@@ 0,0 1,117 @@
+---
+title: Investigating a SIGBUS in a Go program
+---
+
+I have been happily using Gokrazy on an old Raspberry Pi.
+
+=> /2022/go-ing-krazy-raspberry-pi-model-b/ Go(ing)krazy on a Raspberry Pi (Model B)
+
+One of the package that I use is a time series database called VictoriaMetrics (similar to Prometheus).
+
+=> https://victoriametrics.com/
+
+This setup runs pretty well and it gathers every minute:
+* temperature in every room (via the FRITZ!DECT 301)
+* electricity on some appliance (via Shelly Plug S)
+* Internet connectivity statistics (via FRITZ!Box)
+
+However when I repeatedly looked at some metrics (using Grafana), VictoriaMetrics sometimes encountered a fatal error:
+
+```
+fatal error: fault
+[signal SIGBUS: bus error code=0x1 addr=0x0 pc=0x6b2168]
+
+goroutine 111 [running]:
+runtime.throw({0xa8fb4f, 0x5})
+ /usr/lib/go/src/runtime/panic.go:1047 +0x4c fp=0x2d8ec78 sp=0x2d8ec64 pc=0x4dcc0
+runtime.sigpanic()
+ /usr/lib/go/src/runtime/signal_unix.go:834 +0xa8 fp=0x2d8ec94 sp=0x2d8ec78 pc=0x67ccc
+math.IsNaN(...)
+ /usr/lib/go/src/math/bits.go:39
+github.com/VictoriaMetrics/VictoriaMetrics/app/vmselect/promql.removeEmptySeries(...)
+ /home/olivier/go/pkg/mod/github.com/!victoria!metrics/!victoria!metrics@v1.88.1/app/vmselect/promql/exec.go:180
+github.com/VictoriaMetrics/VictoriaMetrics/app/vmselect/promql.newBinaryOpFunc.func1(0x237af20)
+ /home/olivier/go/pkg/mod/github.com/!victoria!metrics/!victoria!metrics@v1.88.1/app/vmselect/promql/binary_op.go:95 +0x7e8 fp=0x2d8ed9c sp=0x2d8ec98 pc=0x6b2168
+github.com/VictoriaMetrics/VictoriaMetrics/app/vmselect/promql.evalBinaryOp(0x0, 0x2998280, 0x206f5e0)
+ /home/olivier/go/pkg/mod/github.com/!victoria!metrics/!victoria!metrics@v1.88.1/app/vmselect/promql/eval.go:410 +0x344 fp=0x2d8ee1c sp=0x2d8ed9c pc=0x6b8234
+github.com/VictoriaMetrics/VictoriaMetrics/app/vmselect/promql.evalExprInternal(0x0, 0x2998280, {0xd74640, 0x206f5e0})
+ /home/olivier/go/pkg/mod/github.com/!victoria!metrics/!victoria!metrics@v1.88.1/app/vmselect/promql/eval.go:290 +0x314 fp=0x2d8eefc sp=0x2d8ee1c pc=0x6b6b5c
+github.com/VictoriaMetrics/VictoriaMetrics/app/vmselect/promql.evalExpr(0x0, 0x2998280, {0xd74640, 0x206f5e0})
+...
+```
+
+The program restarted automatically and the next metric retrieval was fine.
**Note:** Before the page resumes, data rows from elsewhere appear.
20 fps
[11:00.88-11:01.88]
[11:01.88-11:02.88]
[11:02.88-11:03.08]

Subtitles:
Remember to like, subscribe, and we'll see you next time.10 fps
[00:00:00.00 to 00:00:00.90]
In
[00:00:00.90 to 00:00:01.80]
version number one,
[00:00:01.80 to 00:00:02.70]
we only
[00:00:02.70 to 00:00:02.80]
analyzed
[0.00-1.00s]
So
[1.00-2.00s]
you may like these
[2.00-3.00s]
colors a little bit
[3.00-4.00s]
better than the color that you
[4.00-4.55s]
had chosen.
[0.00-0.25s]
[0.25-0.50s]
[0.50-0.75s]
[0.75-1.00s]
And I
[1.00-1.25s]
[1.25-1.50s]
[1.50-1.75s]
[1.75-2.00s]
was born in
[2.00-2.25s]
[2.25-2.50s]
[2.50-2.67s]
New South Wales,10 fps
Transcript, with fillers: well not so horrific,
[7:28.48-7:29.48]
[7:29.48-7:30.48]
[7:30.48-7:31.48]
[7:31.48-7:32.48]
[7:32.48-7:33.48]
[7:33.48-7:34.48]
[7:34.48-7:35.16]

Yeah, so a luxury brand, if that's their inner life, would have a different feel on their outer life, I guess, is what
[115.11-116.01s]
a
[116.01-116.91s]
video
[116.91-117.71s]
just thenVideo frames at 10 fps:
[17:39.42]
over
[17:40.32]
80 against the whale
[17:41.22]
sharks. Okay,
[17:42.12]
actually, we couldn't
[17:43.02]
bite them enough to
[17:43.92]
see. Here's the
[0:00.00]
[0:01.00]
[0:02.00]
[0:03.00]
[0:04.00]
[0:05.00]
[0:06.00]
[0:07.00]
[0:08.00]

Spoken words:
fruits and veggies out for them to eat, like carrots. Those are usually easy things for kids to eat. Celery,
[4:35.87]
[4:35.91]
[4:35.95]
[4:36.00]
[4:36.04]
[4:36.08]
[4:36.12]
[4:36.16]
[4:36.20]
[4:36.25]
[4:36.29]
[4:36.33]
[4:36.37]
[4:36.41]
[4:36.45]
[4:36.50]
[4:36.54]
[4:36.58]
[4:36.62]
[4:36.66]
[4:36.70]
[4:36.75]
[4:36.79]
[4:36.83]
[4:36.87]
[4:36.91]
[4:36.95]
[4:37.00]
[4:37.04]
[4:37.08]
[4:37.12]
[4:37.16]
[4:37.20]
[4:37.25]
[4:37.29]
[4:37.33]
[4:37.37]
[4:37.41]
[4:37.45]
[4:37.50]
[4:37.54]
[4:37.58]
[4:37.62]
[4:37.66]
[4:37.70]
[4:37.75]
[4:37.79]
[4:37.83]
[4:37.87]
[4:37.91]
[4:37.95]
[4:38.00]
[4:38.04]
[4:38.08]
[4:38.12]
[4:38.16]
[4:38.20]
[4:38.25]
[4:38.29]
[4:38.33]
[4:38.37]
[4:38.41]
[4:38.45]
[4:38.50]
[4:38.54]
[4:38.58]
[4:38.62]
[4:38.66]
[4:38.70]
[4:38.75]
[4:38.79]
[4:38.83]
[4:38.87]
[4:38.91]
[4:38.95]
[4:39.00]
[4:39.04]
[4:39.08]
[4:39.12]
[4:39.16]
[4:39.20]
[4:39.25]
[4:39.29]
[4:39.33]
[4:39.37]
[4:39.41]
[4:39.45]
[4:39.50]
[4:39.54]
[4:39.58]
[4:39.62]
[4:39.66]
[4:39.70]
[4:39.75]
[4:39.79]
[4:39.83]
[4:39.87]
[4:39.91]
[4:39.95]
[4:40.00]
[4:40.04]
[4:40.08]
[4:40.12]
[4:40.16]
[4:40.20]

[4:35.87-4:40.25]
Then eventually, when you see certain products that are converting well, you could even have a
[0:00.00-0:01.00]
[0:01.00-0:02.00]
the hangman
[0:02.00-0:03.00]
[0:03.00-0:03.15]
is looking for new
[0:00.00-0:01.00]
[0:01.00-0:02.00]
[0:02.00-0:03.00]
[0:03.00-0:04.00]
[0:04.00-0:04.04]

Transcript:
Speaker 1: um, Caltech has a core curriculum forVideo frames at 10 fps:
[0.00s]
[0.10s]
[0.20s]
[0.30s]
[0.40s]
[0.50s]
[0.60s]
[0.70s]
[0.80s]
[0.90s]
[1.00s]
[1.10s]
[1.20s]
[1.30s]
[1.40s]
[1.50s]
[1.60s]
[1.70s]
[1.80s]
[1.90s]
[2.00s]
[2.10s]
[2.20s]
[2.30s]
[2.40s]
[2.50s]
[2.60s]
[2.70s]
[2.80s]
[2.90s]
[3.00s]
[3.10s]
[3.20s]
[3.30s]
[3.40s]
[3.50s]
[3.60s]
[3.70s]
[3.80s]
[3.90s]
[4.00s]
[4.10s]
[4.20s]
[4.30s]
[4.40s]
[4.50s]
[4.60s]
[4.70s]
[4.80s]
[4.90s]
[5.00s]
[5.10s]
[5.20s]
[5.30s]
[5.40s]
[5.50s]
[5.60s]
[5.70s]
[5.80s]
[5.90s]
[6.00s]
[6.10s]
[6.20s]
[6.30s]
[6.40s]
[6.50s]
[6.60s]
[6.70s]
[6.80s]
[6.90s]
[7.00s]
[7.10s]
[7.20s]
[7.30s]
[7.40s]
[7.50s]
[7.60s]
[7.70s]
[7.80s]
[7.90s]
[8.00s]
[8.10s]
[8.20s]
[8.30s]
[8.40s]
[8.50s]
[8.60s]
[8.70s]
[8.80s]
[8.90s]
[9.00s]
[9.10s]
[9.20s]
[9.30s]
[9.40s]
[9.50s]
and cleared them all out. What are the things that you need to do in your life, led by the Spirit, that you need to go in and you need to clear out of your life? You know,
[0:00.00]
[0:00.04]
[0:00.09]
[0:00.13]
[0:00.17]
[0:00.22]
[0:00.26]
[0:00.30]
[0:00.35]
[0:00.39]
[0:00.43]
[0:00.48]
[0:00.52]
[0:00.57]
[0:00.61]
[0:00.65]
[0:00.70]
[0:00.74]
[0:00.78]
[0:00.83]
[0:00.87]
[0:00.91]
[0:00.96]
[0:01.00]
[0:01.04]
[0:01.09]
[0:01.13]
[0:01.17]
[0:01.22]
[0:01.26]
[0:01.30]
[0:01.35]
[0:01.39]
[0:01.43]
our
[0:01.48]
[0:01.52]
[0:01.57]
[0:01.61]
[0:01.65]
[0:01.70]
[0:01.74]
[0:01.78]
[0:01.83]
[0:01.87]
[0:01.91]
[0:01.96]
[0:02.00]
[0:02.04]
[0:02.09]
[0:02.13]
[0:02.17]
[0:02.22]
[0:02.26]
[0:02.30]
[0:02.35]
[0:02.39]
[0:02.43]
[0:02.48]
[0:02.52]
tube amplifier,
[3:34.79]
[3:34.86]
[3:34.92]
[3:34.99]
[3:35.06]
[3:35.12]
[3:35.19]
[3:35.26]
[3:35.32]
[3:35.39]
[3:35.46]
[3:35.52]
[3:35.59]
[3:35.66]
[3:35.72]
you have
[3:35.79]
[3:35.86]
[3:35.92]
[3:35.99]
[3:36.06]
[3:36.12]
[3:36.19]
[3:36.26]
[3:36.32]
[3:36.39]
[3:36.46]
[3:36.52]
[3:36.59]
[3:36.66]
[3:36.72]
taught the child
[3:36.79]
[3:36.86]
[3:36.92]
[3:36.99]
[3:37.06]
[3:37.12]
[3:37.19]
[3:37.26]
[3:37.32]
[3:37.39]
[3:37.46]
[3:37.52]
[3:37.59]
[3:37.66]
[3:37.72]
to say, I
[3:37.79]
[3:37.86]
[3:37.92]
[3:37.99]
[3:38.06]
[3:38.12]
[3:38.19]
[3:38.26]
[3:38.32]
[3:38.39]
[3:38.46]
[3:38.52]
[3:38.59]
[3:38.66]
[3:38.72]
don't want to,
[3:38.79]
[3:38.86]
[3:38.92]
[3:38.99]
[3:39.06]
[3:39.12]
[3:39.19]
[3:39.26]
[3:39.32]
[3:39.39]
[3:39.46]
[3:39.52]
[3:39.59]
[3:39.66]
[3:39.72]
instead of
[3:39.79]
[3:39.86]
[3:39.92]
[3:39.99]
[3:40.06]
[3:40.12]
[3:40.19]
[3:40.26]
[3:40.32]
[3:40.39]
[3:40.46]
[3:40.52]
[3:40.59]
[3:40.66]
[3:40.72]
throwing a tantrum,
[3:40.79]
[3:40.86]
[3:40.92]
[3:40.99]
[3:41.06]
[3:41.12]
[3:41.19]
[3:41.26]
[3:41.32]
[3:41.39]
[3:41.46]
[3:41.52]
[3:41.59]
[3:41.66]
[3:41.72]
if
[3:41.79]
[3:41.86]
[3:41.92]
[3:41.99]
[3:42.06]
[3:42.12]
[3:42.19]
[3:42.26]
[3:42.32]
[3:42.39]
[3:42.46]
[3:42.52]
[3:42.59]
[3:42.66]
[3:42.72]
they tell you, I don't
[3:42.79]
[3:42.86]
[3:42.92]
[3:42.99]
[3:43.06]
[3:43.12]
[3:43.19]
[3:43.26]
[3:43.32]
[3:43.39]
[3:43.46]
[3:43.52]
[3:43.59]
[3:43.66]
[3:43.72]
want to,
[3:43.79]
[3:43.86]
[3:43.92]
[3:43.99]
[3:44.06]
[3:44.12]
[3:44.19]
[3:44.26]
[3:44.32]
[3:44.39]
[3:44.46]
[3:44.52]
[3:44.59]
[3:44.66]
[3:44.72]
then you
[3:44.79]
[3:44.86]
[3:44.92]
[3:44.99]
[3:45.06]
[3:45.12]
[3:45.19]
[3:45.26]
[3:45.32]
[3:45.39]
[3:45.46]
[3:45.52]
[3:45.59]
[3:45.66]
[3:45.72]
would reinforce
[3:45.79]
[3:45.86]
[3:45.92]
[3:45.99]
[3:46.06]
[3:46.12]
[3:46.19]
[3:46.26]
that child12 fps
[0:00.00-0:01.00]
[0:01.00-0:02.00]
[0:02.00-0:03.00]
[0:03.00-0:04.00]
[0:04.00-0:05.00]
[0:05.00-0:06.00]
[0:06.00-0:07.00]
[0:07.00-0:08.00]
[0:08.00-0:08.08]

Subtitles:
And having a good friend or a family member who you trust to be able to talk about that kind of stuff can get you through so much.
So there was a bug, but I could live with it (and I did for a time).
+
+## Digging into the code
+
+The panicking part of the code looks at all elements of a slice of []float64 and checks if all of them are not-a-number (NaN). The panic happens in the math.IsNaN function, which is a one-liner: return f != f
+
+Reading a bit about SIGBUS, it means
+
+> that a process is trying to access memory that the CPU cannot physically address
+
+=> https://en.wikipedia.org/wiki/Bus_error Bus error (Wikipedia)
+
+## printf() debugging
+
+Looking up on the Internet, I saw no reported bug that looked like mine and decided to dig further. I made a clone of the VictoriaMetrics repo and tried "The most effective debugging tool" from Brian Kernighan, "Unix for Beginners" (1979).
+
+> The most effective debugging tool is still careful thought, coupled with judiciously placed print statements.
+
+Adding a defer statement did not work, trying to print the value of the float64 also crashed before having the change to have the value printed.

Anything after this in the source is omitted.